Подхватив брошенные прямо на пол вещи, они вошли в лифт. День клонился к вечеру. Когда они добрались домой, гости уже разошлись, остались только Бри и Марк, которые относили в дом тарелки с остатками угощения. Ленты «майского дерева» развевались на ветру, фотоаппарат Дэвида лежал на столе, рядом кто-то аккуратно сложил драгоценные камешки Пола. Дэвид на минуту остановился и окинул взглядом двор. Сейчас здесь высятся деревья, зеленеет трава на газоне, заставленном стульями, а ведь когда-то плескалось море. Дэвид отнес Пола в дом, на второй этаж, дал воды и апельсиновый жевательный аспирин, который ему нравился, сел рядом на кровати и взял сына за руку. Какая она маленькая, какая живая и теплая. Он вспомнил светящиеся на снимке кости Пола и в который раз преисполнился изумления. Вот что ему так хотелось запечатлеть на пленке: редкие моменты единства и гармонии, когда в одном мимолетном образе сосредоточен весь мир. Деликатность материи, полной красоты, надежды, движения, – серебристая поэзия; как и человеческое тело – поэзия крови, плоти, костей.

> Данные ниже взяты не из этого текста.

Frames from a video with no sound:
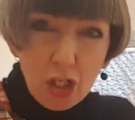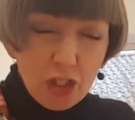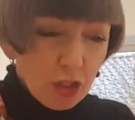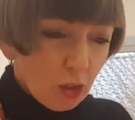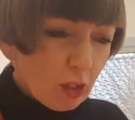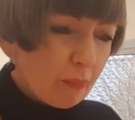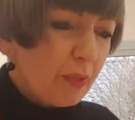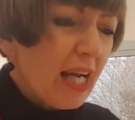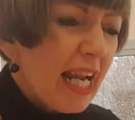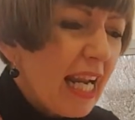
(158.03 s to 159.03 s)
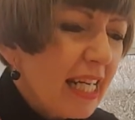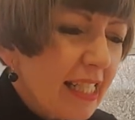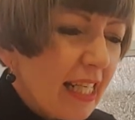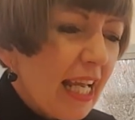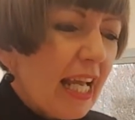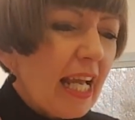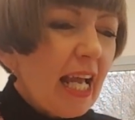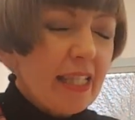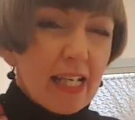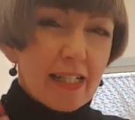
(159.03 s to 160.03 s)
shortbread
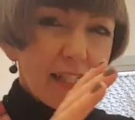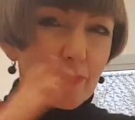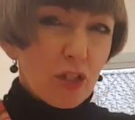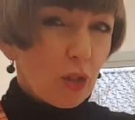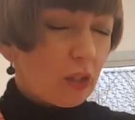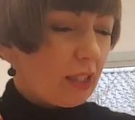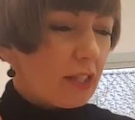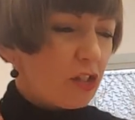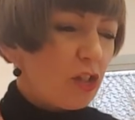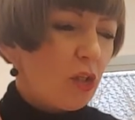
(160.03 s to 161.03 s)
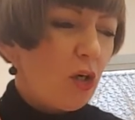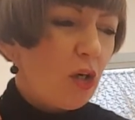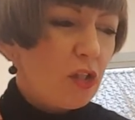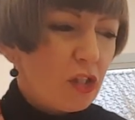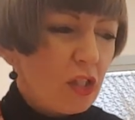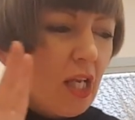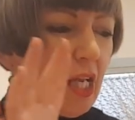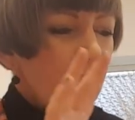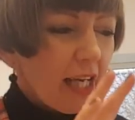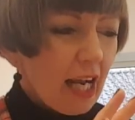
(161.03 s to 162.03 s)
and then some chocolate sauce,
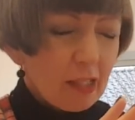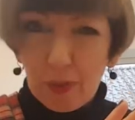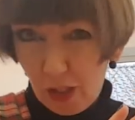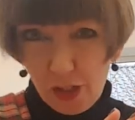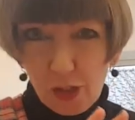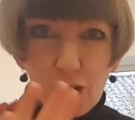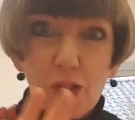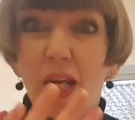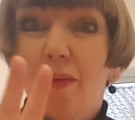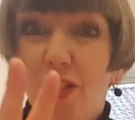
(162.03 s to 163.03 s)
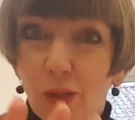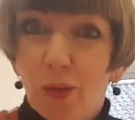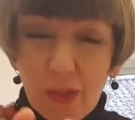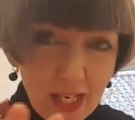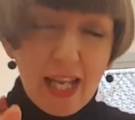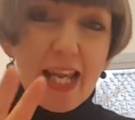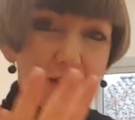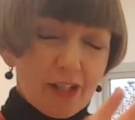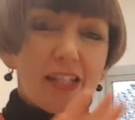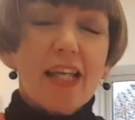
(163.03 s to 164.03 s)
caramel sauce. Anyway, so
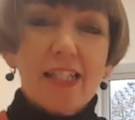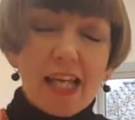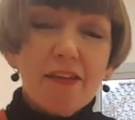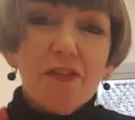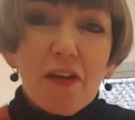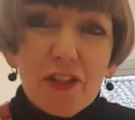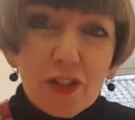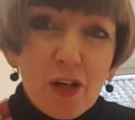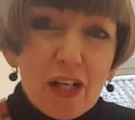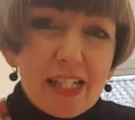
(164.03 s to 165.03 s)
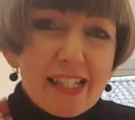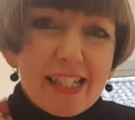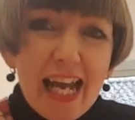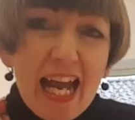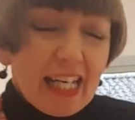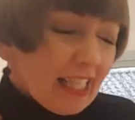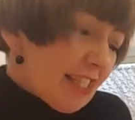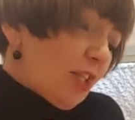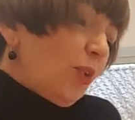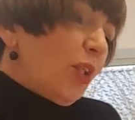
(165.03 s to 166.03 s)
if you're not into
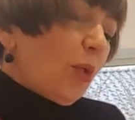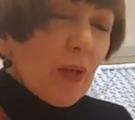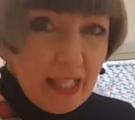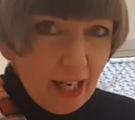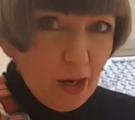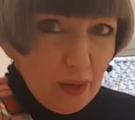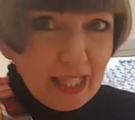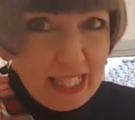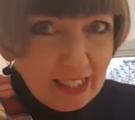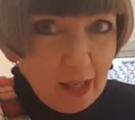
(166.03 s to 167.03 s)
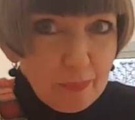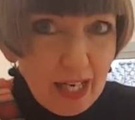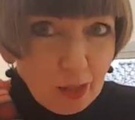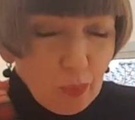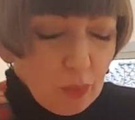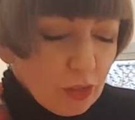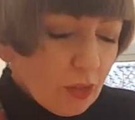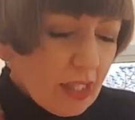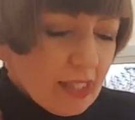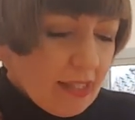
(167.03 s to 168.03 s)
haggis, look away now and then come back when we do
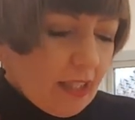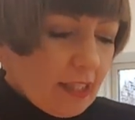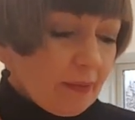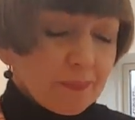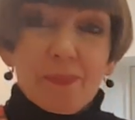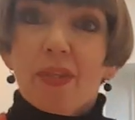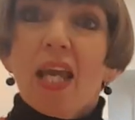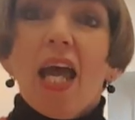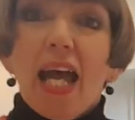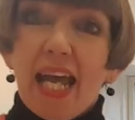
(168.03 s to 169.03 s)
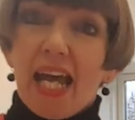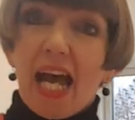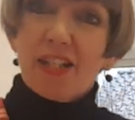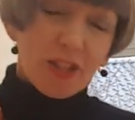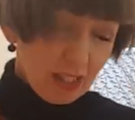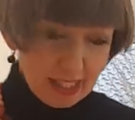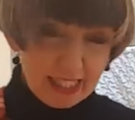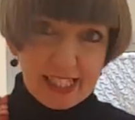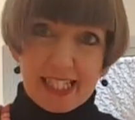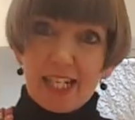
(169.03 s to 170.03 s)
the dessert. And you'll
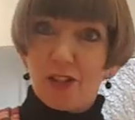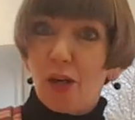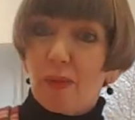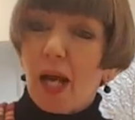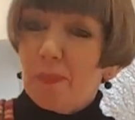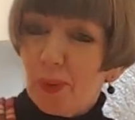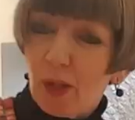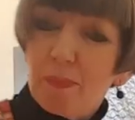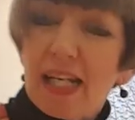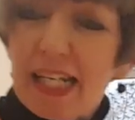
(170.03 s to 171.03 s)
see today, normally I put on my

– Пап, почитай, – сказал Пол.
Усадив сына к себе на колени, Дэвид начал читать «Любопытного Джорджа». Герой книжки лежал в больнице со сломанной ногой. Внизу звучали шаги Норы, наводившей в доме порядок после приема. Сетчатая дверь открывалась и закрывалась, снова и снова. Дэвид представил, как она выходит из дома в элегантном костюме и едет на работу, в новую жизнь, из которой он исключен. Дэвид перевернул страницу, прижимая к себе Пола, ощущая его тепло и размеренное дыхание. Ветерок приподнимал занавески. Во дворе, у темного забора, ярким облачком светился куст кизила. Дэвид немного помолчал, глядя на белые бутоны. Они кланялись, покачивались, трепетали, их красота успокаивала и одновременно тревожила. Дэвид старался не замечать, что издалека они напоминают снег.